Михаил Илларионович меланхолично отвечал:
"Письма твои, мой друг, получил. Напрасно, мой друг, меня бранишь: и когда в хлопотах, в досаде — не так мысли расположены, чтобы хорошо было писать к близким, и когда занеможится так, что не сможешь писать; а что касается до денег, то пересылаю и пересылать буду…"
Из писем жены и из газет Михаил Илларионович знал о петербургских новостях и следил за тем, что делается в Европе.
Французский генерал Бонапарт забирал силу. Сначала взаимоотношения России и Франции были сносными, но после того, как Бонапарт сначала объявил себя пожизненным консулом, а потом — императором, отношения стали натянутыми. Особенно почувствовалось это весною 1804 года, после убийства Наполеоном герцога Энгиенского.
Опытный глаз старого полководца и дипломата Кутузова сразу увидел: война стоит у порога.
Александр 1 сколачивал европейскую коалицию против Наполеона. Он вздумал выразить Франции через своего посла негодование по поводу убийства герцога Энгиенского.
Наполеон прислал ответную ноту.
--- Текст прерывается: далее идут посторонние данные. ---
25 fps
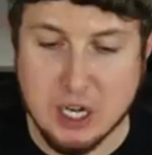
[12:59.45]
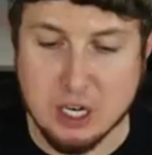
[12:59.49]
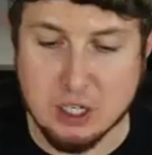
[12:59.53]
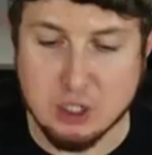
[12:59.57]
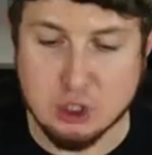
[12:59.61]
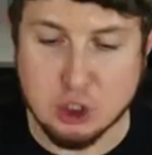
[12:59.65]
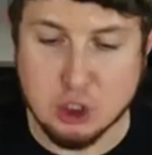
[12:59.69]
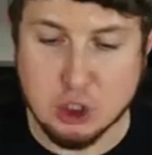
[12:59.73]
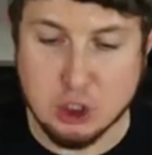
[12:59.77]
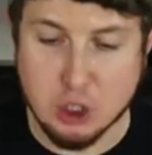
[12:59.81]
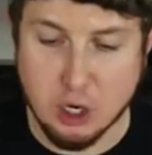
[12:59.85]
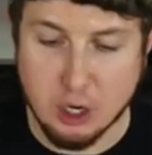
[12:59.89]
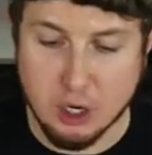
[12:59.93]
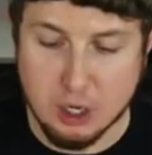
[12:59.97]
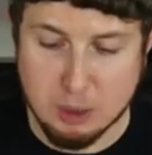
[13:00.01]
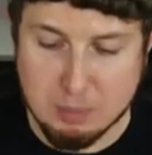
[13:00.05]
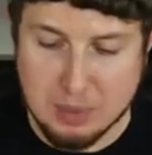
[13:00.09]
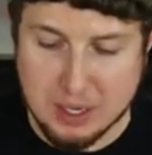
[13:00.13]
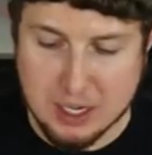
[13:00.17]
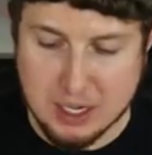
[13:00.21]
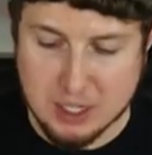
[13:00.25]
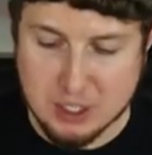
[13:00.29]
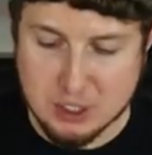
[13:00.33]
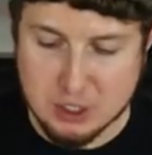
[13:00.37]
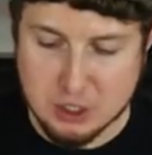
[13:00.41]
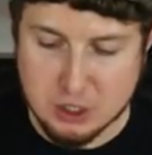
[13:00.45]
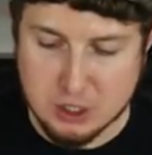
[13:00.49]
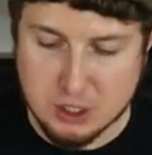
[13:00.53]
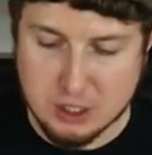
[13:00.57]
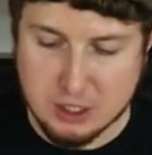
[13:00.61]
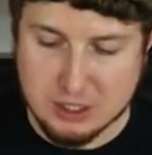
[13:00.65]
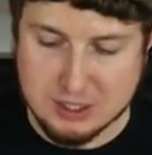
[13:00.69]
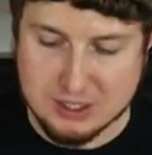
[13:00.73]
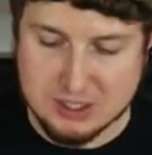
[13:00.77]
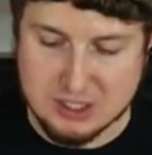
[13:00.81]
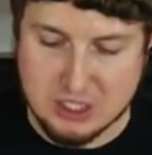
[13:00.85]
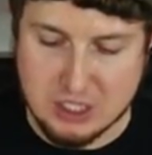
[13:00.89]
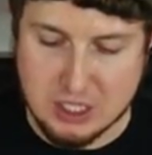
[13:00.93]
got
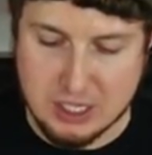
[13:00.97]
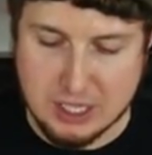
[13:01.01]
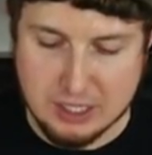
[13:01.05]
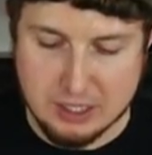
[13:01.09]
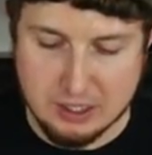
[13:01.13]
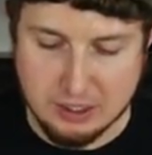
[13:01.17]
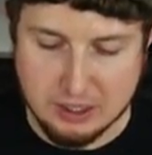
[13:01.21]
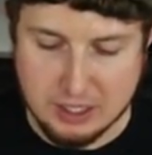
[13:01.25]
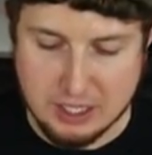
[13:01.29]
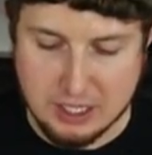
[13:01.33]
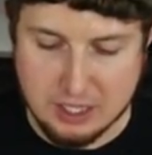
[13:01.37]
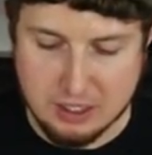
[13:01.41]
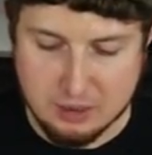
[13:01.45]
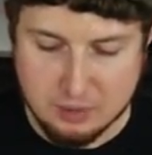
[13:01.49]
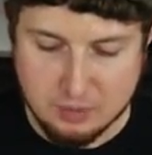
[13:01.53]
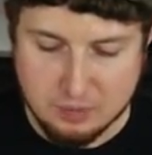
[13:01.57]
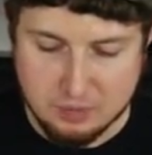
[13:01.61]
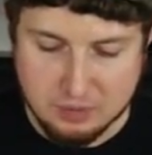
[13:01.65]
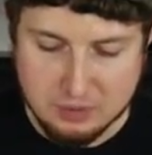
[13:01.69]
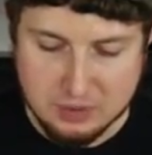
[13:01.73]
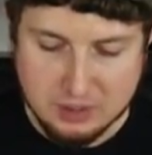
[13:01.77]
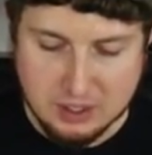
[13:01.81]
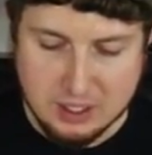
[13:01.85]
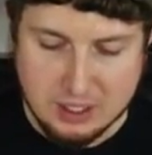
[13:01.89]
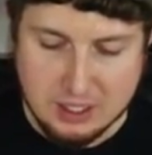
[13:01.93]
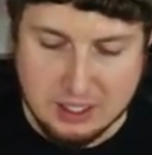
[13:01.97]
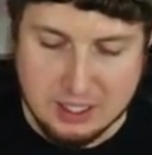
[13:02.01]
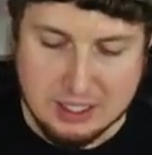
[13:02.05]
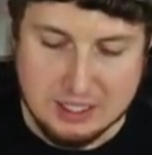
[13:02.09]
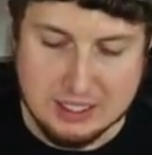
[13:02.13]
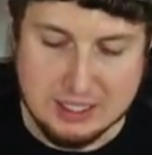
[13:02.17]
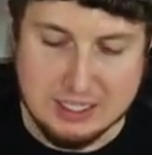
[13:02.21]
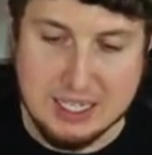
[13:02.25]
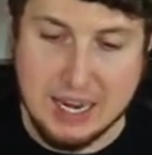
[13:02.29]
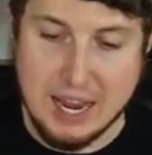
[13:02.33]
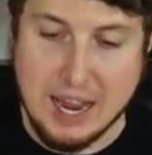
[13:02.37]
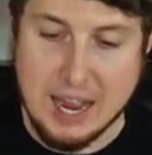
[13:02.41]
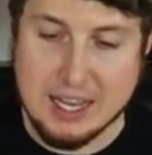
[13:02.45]
Charmander, Diglett,
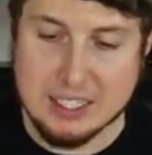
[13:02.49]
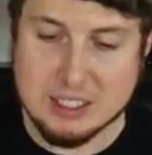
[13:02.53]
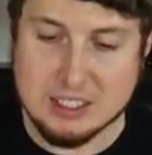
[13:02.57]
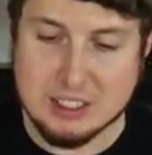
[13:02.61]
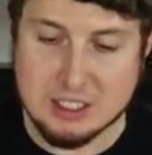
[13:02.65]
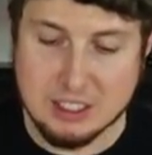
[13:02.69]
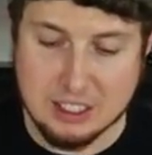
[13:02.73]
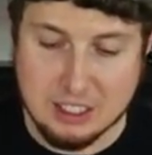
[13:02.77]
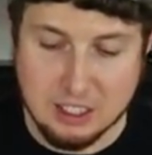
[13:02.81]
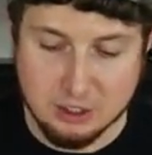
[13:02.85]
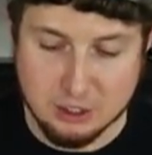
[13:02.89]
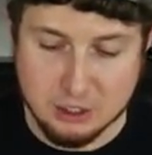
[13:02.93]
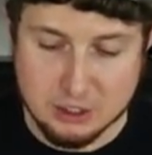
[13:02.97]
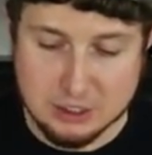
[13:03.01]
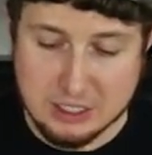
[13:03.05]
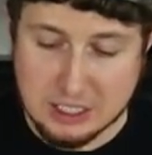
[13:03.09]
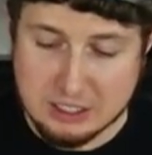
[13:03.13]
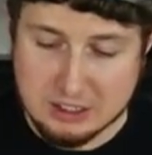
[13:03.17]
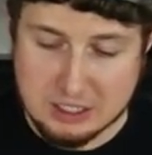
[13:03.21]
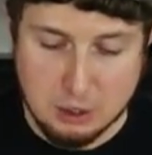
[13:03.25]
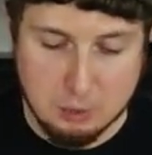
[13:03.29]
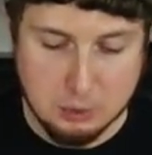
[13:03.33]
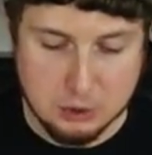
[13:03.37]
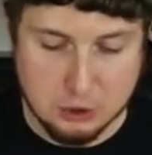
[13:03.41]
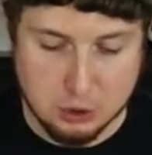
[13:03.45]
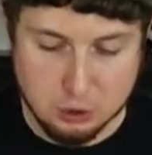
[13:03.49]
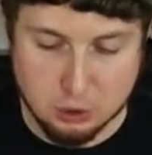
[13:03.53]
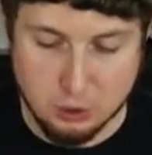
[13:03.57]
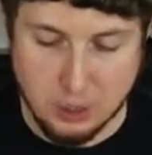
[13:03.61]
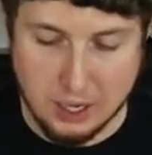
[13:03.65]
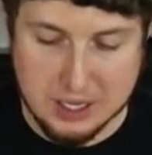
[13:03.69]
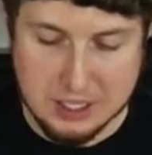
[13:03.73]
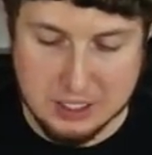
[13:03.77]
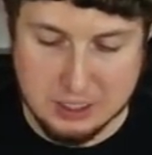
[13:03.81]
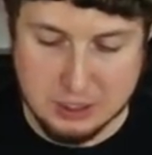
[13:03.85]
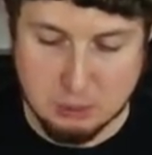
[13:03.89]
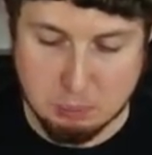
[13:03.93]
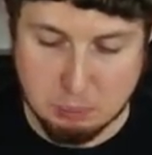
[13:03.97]
Ghastly. It looks like they were
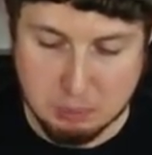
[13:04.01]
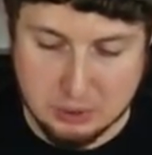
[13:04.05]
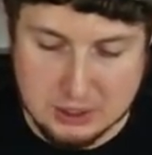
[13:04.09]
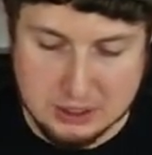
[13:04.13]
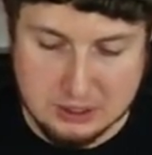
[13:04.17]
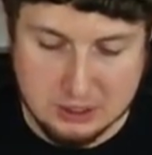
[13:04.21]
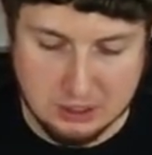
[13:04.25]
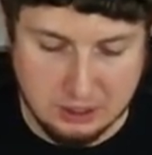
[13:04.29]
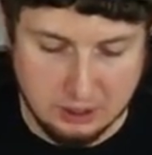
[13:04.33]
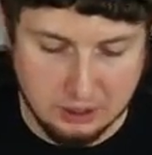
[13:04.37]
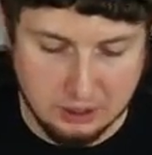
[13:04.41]
trying to complete the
В ней он рекомендовал Александру смотреть за своими, а не чужими делами. В ноте Наполеон язвительно напоминал Александру, что убийство императора Павла, совершенное по проискам Англии, осталось безнаказанным: ведь никто из заговорщиков не понес заслуженной кары.
Александр I никогда и никому не прощал обиды, а тем более такой.
Война близилась. И потому еще нелепей было сидеть Михаилу Илларионовичу в Горошках и заниматься никчемными, скучными поместными делами.
И он жаловался жене:
"Скучно работать и поправлять экономию, когда вижу, что состояние так расстроено; иногда, ей-богу, из отчаяния хочется все бросить и отдаться на волю божию. Видя же себя уже в таких летах и здоровье, что другого имения не наживу, боюсь проводить дни старости в бедности и нужде, а все труды и опасности молодых лет и раны видеть потерянными".
Назначение в действующую армию было бы для него прекрасным выходом из тяжелого морального и материального положения.
Михаил Илларионович ждал, что в Петербурге наконец вспомнят о нем, о его заслугах.
Так и случилось: 4 июля 1805 года император назначил Кутузова командующим Подольской армией, которая направлялась в Моравию в помощь австрийской, идущей против Наполеона.
Михаил Илларионович с удовольствием уезжал из Горошек.
За три года, проведенные в имении, Кутузову надоели непривычные нудные хлопоты по хозяйству, надоело возиться с поташом, селитрой и льном, с факторами-евреями и ворами-приказчиками. Михаил Илларионович охотно ехал на театр военных действий, несмотря на то что за последние годы он очень отяжелел, пополнел, что все чаще стала болеть рука: сказывались давние ночевки в придунайских степях.